今回のように【空間断絶】を使った場合、大体1キロメートルなら体感では10メートル移動した感覚があります。
しかし、【存在しない実験室】を使った場合は移動したという感覚は一切ありません。
むしろ、扉を開けたら部屋があったという感覚です。
だだし、これに関しては座標を基にした仮説があり、【存在しない実験室】に用いる座標自体が近いからだと思われます。
座標は近いのですが多重次元に存在するため通常では認識できませんが実際は手を伸ばせば届く距離にあるのです。
よって、体感距離の差が出ているのだと思います。
そしてもう一つの問題ですが、どうして時間がかからないのかというモノです。
確かに時空の狭間を動いているので時間は立っているはずなのに実際にかかった時間はほんの一瞬なのです。
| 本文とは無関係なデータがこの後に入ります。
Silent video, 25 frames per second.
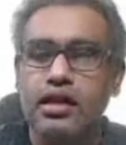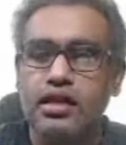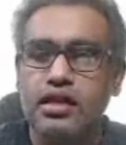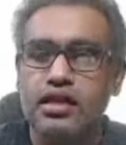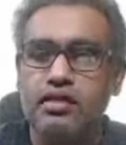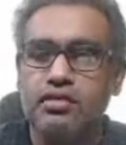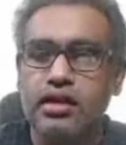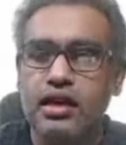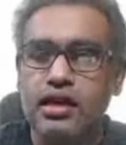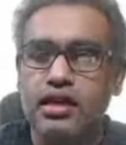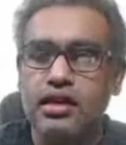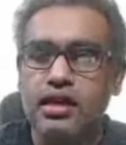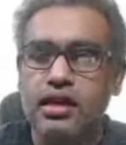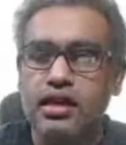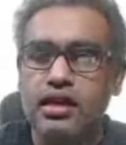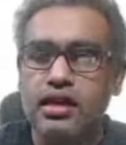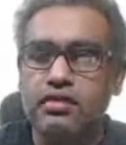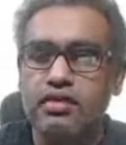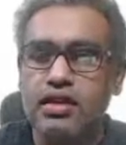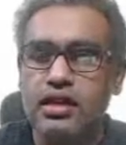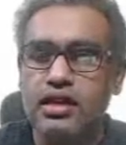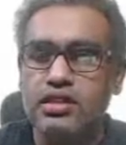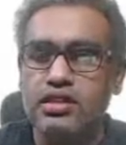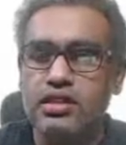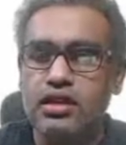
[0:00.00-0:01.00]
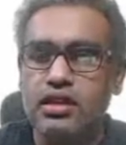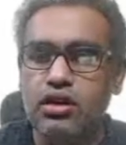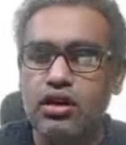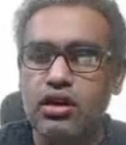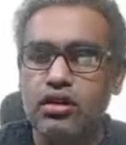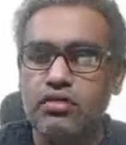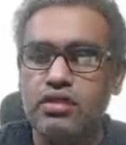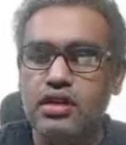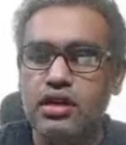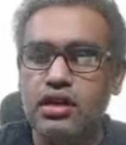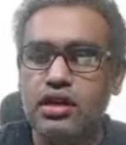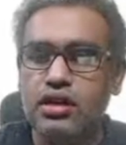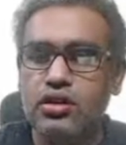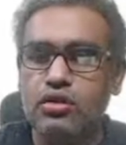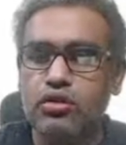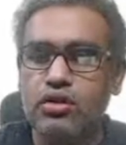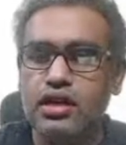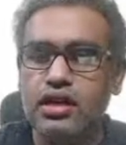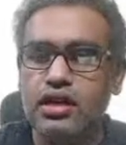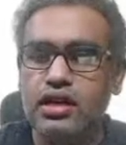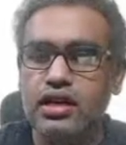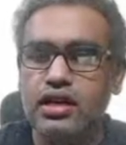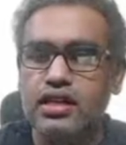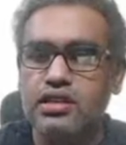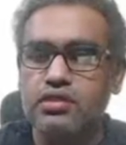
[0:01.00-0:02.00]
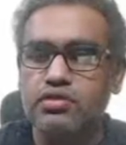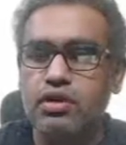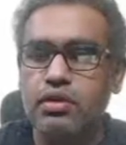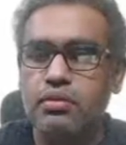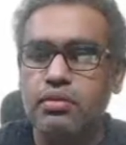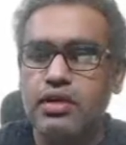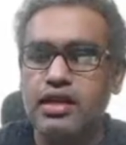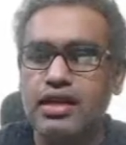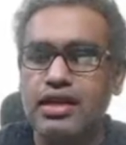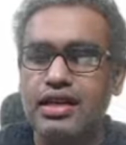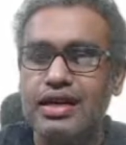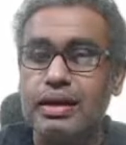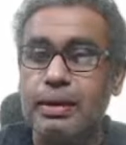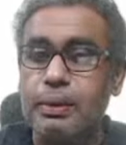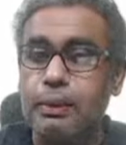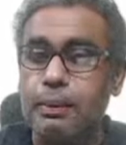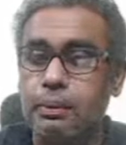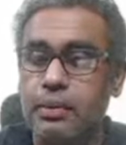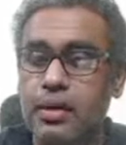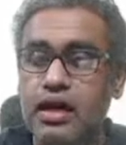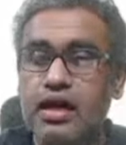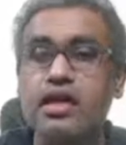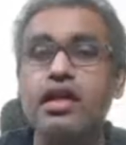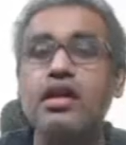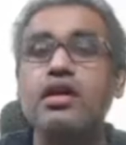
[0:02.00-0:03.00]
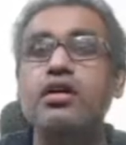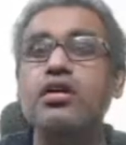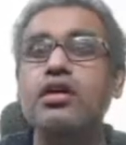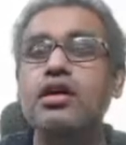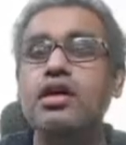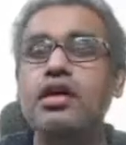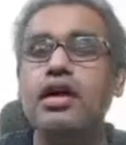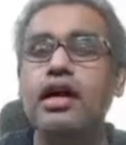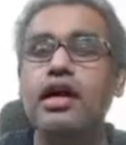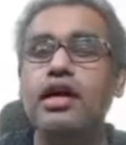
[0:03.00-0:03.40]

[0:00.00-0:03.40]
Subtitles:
The ventral division of the lower trunk is forming the medial chord,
これに関してはお手上げで、今もなお分かっていません。
「お姉さま、そろそろ着き――きゃっ!?」
「リーナ!?」
そろそろ着くといった所で移動速度が増しました。
何かの力に引き寄せられるように加速していき、体を思うように動かせないまま空間の狭間を抜けました。
「つ、いた?……のでしょうか?」
「どうしたの!?最後の方は明らかにおかしかったわよ!?」
「わ、私にもどうしてなのか、いきな――っ!?」
何かに反応するように突然鼓動が加速しました。
脈打つ血流が大きく響き、心臓が苦しくなって抑えないと今にも倒れそうです。
「お、お姉、さま……」
「リーナ、今は抑え込むのよ!そのままでは乗っ取られるわ!?」
この脈打つ響きは美徳による共鳴!
私の純潔と封印されている美徳が一緒になろうと暴れています。
「こ、こんな、所で、…」
「何か、何かできる事は……っ!!」
お姉さまもどうにかしようとしてくれてますが、これは美徳の生物としての本能によるものなので、私でも抑える以外の方法が分かりません。
しかし、このままでは本当に乗っ取られる可能性があります。
どうにか、どうにかしなければ!!
「忘れてたわ。リーナに共鳴を抑える力を付けておかないといけないんだったわ!」
下手糞な演技をしながらやっとアリスが現れました。